▶ _WORK TO COMPLETE_: Here, the job is to give back every entry below unchanged, omitting pictures.
Start of RECORDS PROVIDED
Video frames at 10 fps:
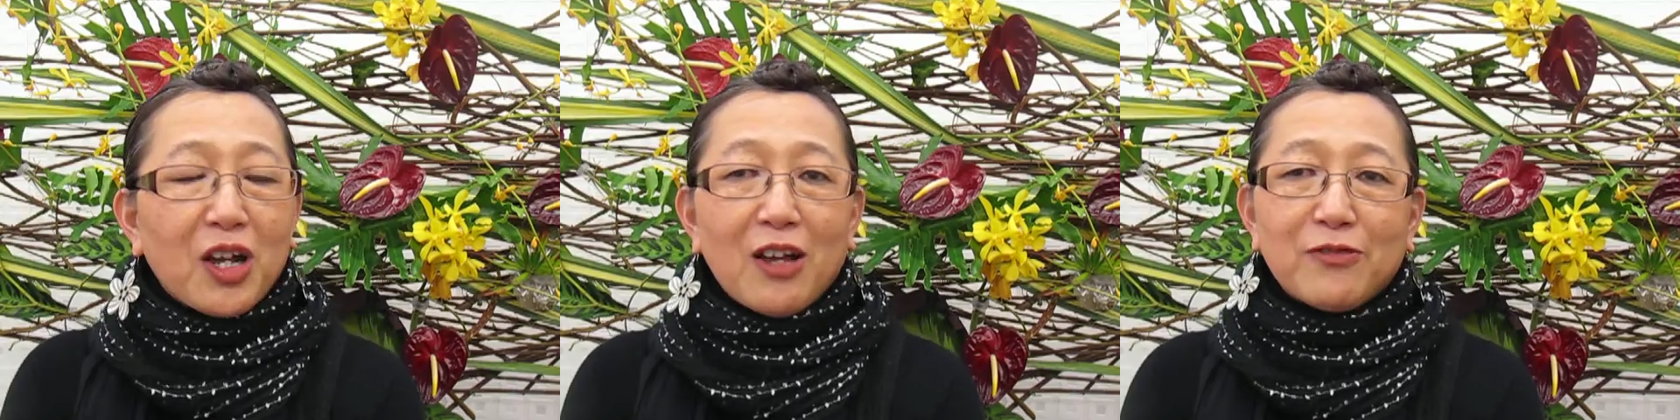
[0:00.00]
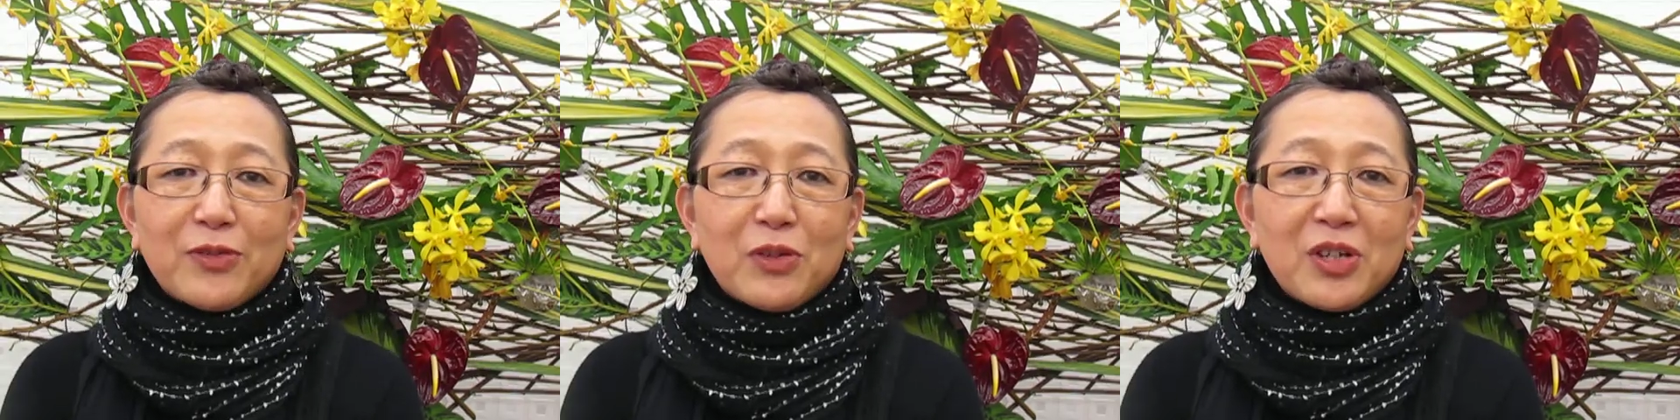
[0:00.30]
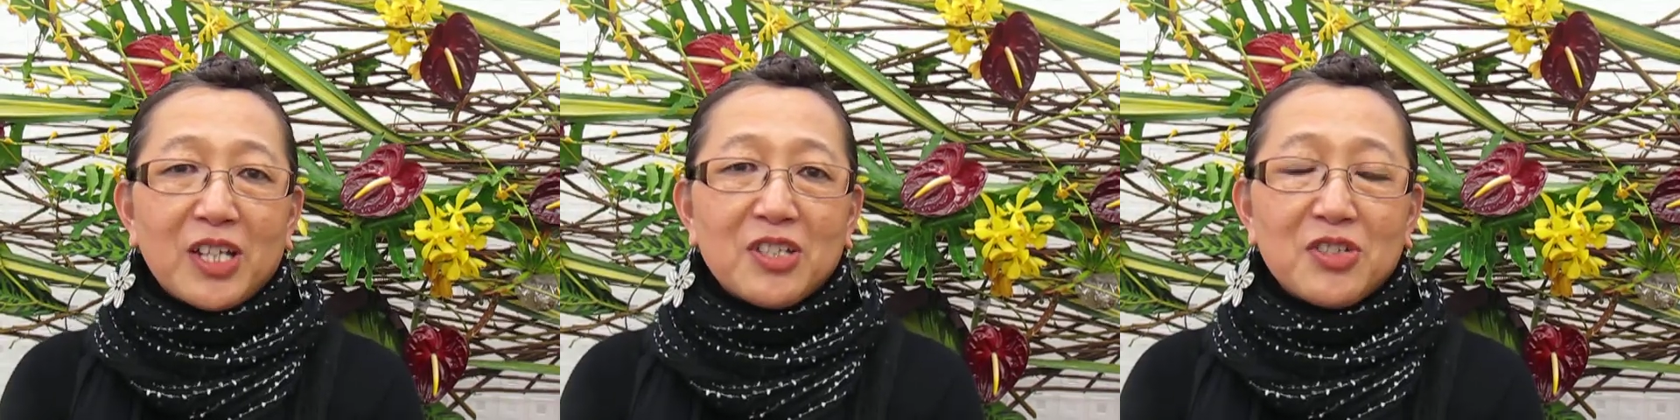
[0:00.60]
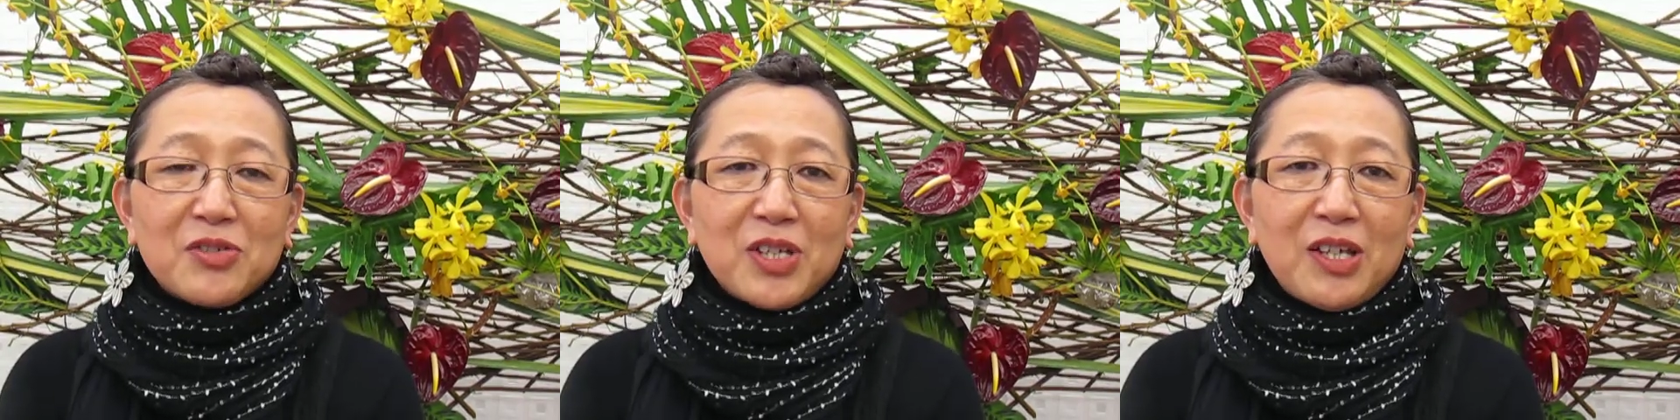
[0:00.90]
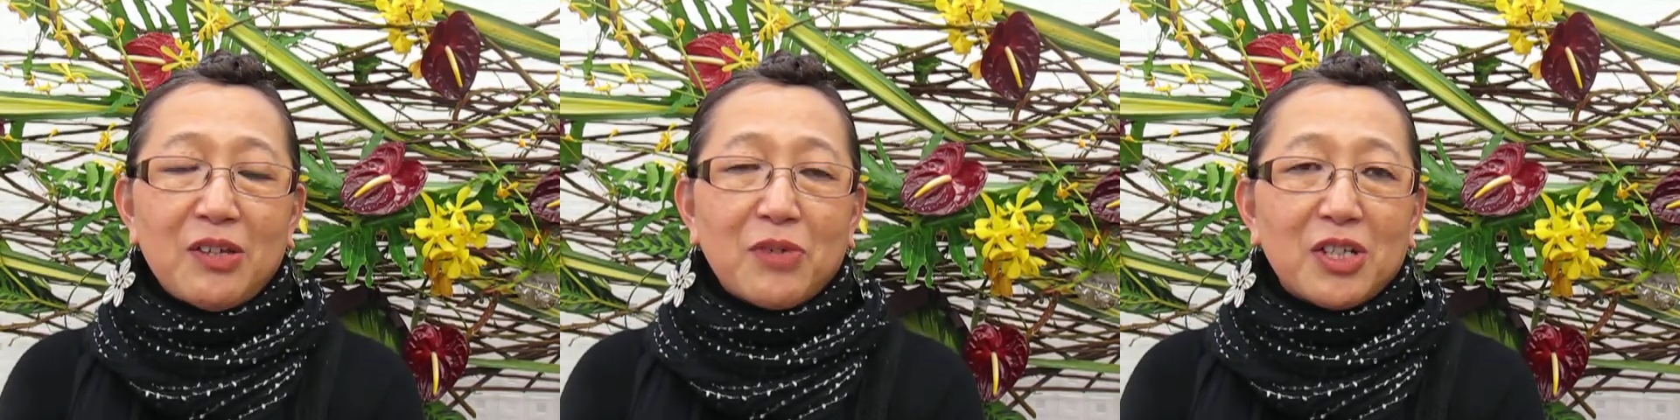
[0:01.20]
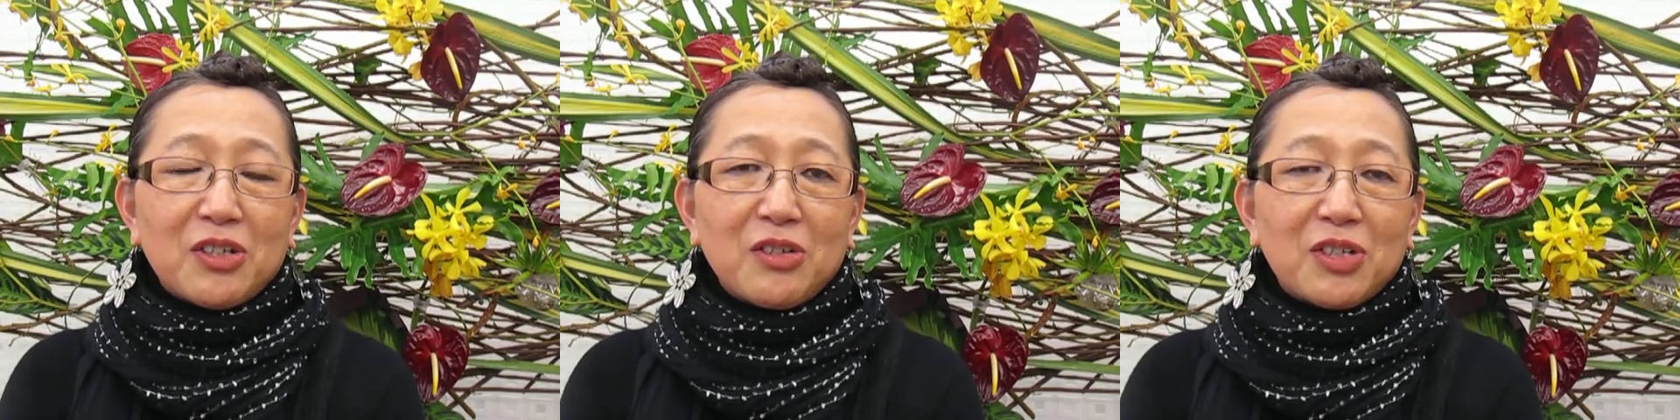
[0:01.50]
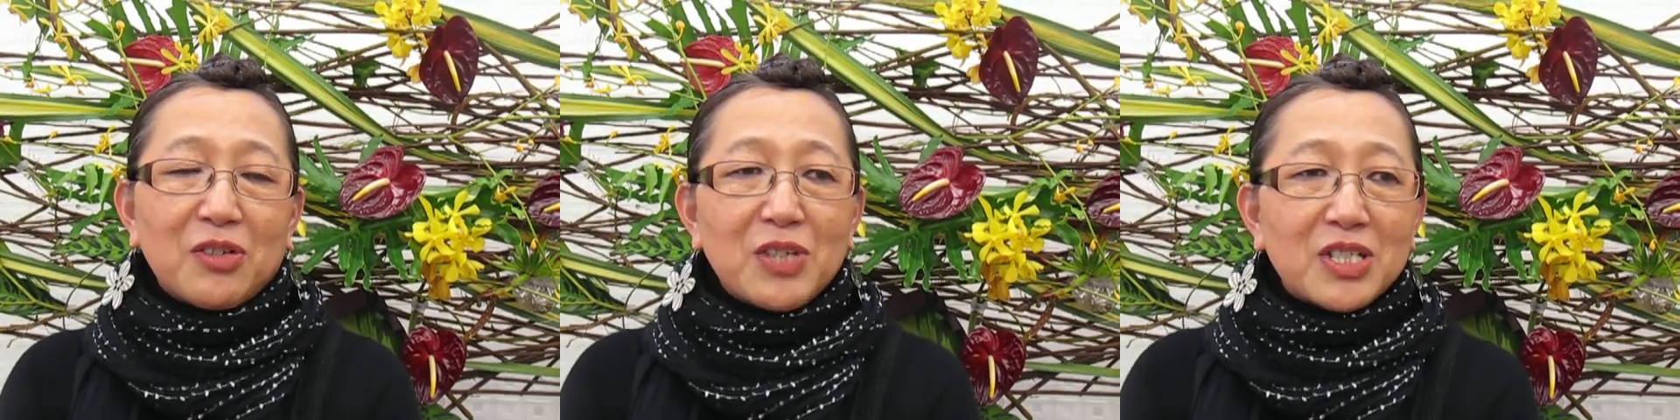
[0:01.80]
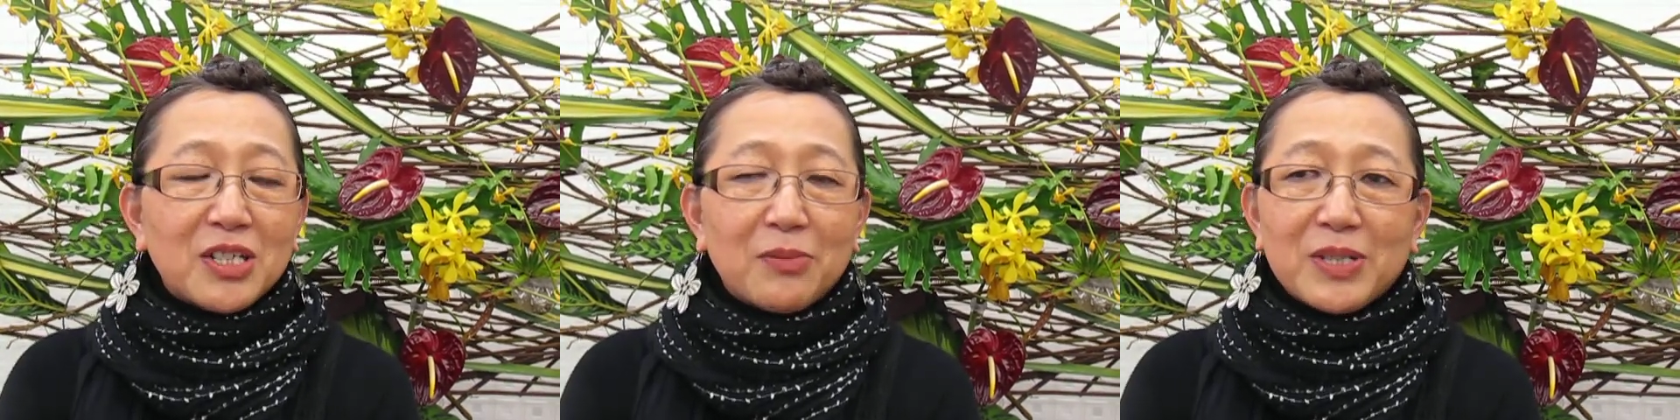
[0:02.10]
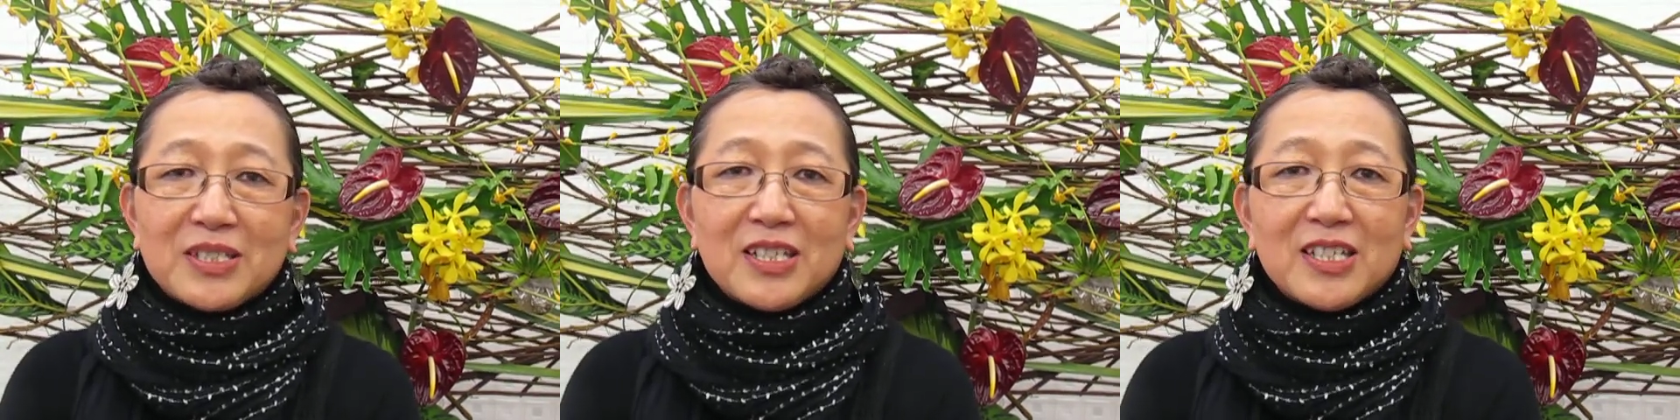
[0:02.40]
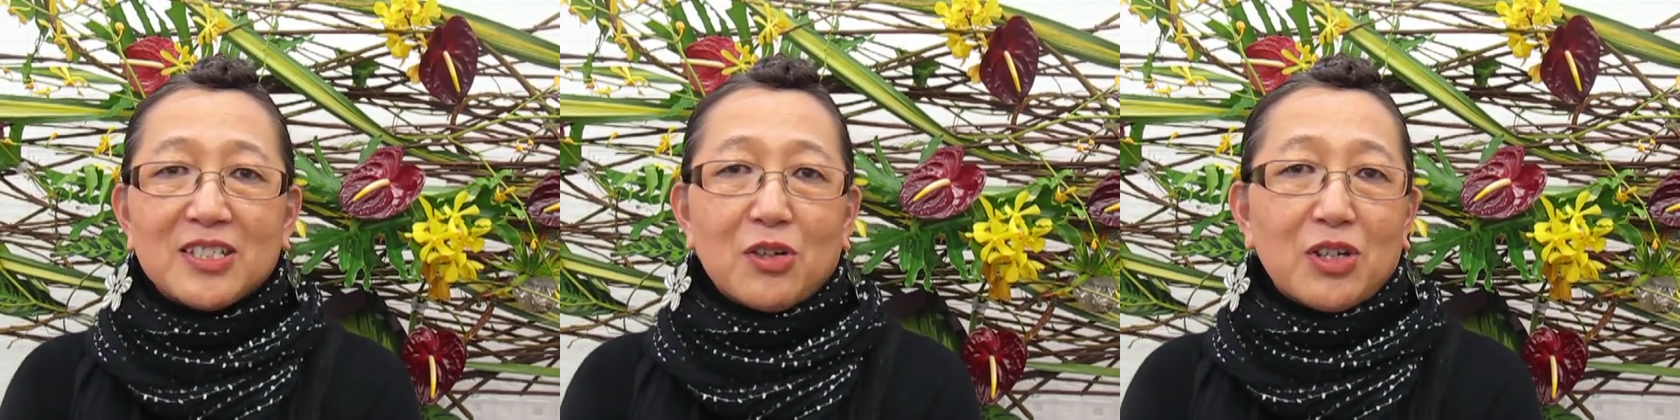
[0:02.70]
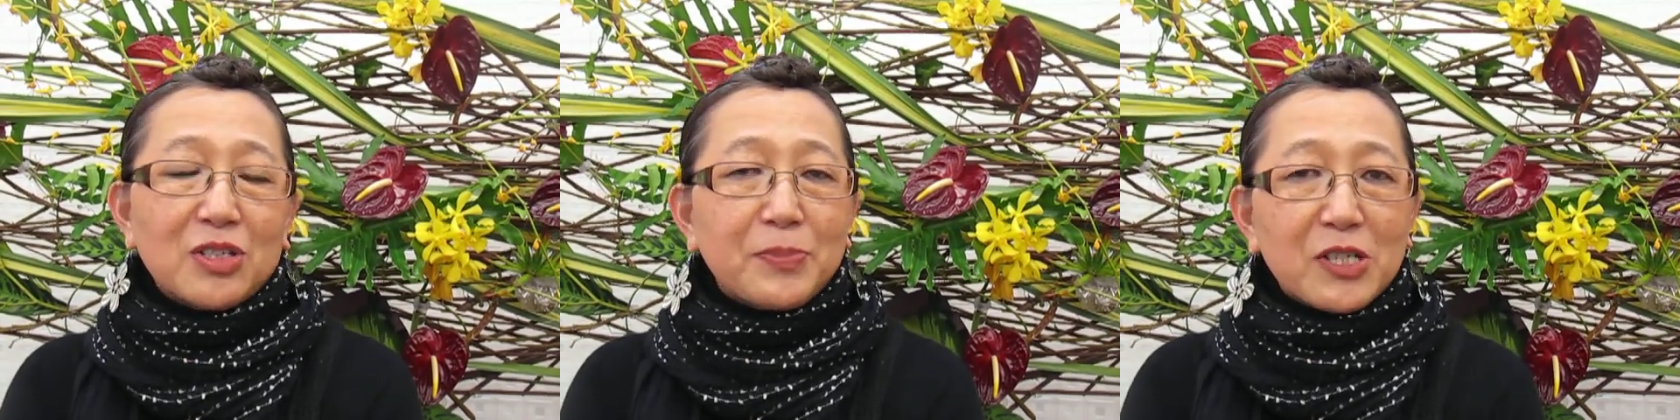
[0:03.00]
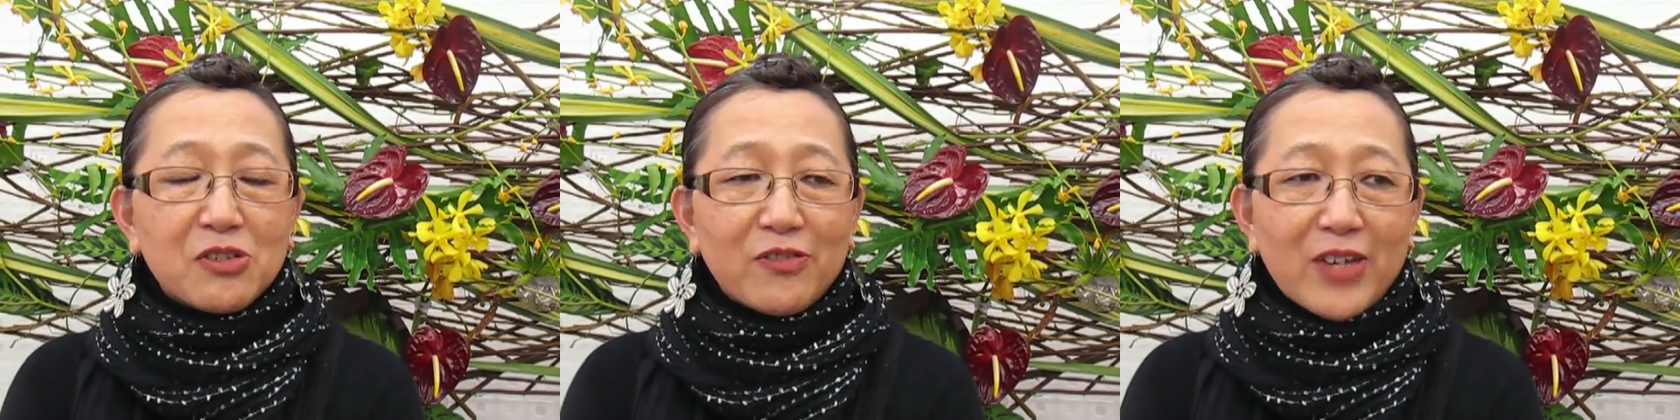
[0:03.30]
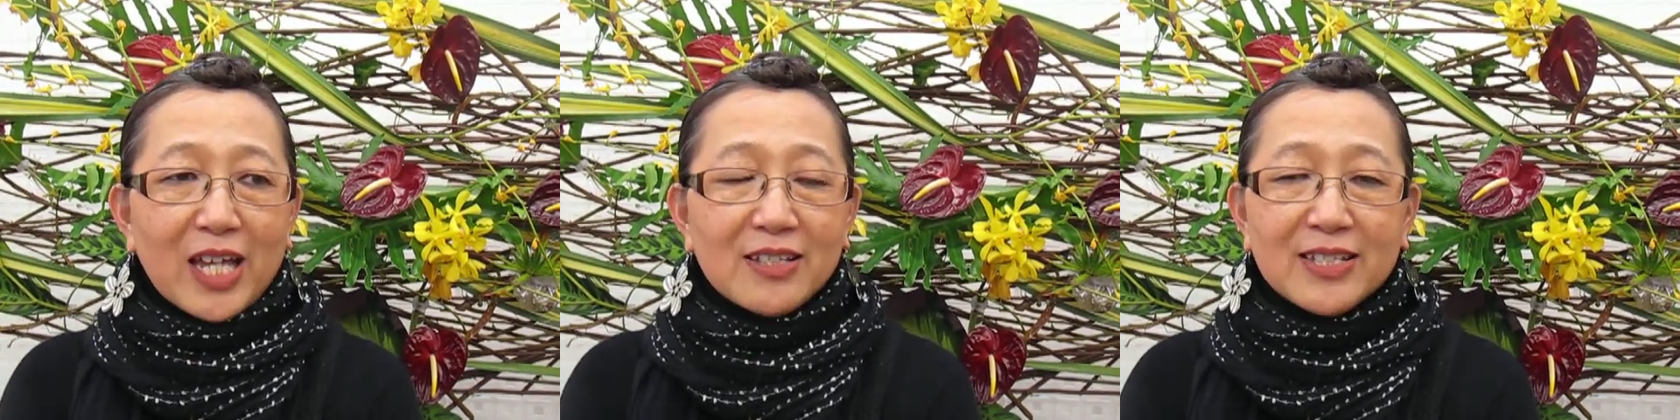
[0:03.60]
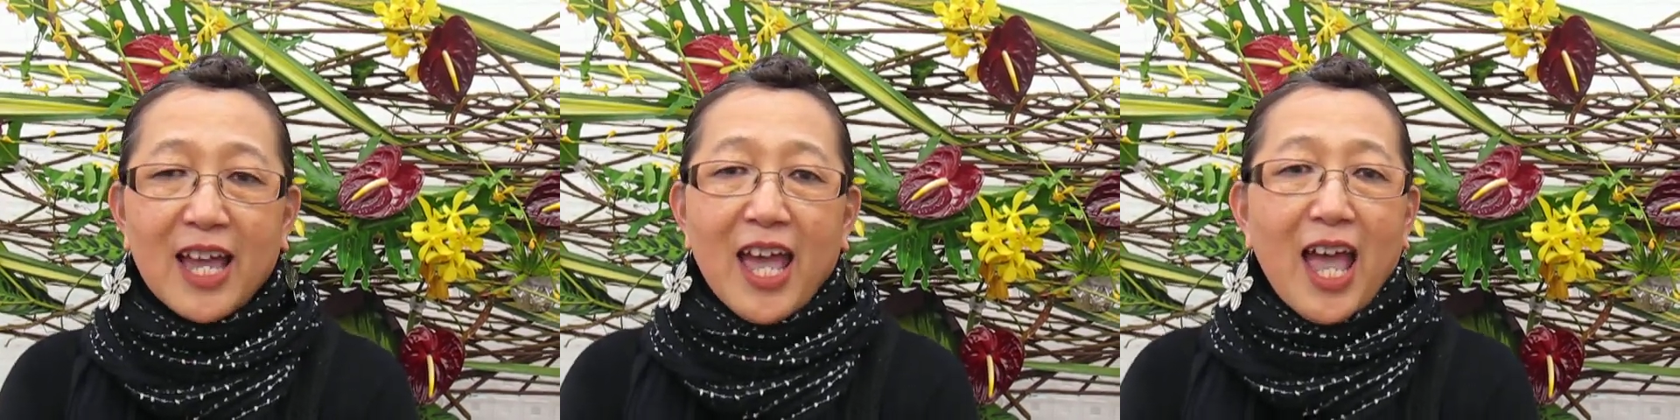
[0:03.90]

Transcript: of floral industry, whether you're in the retail business or special events.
End of RECORDS PROVIDED
▶ _RESPONSE_:
Video frames at 10 fps:
[0:00.00]
[0:00.30]
[0:00.60]
[0:00.90]
[0:01.20]
[0:01.50]
[0:01.80]
[0:02.10]
[0:02.40]
[0:02.70]
[0:03.00]
[0:03.30]
[0:03.60]
[0:03.90]

Transcript: of floral industry, whether you're in the retail business or special events.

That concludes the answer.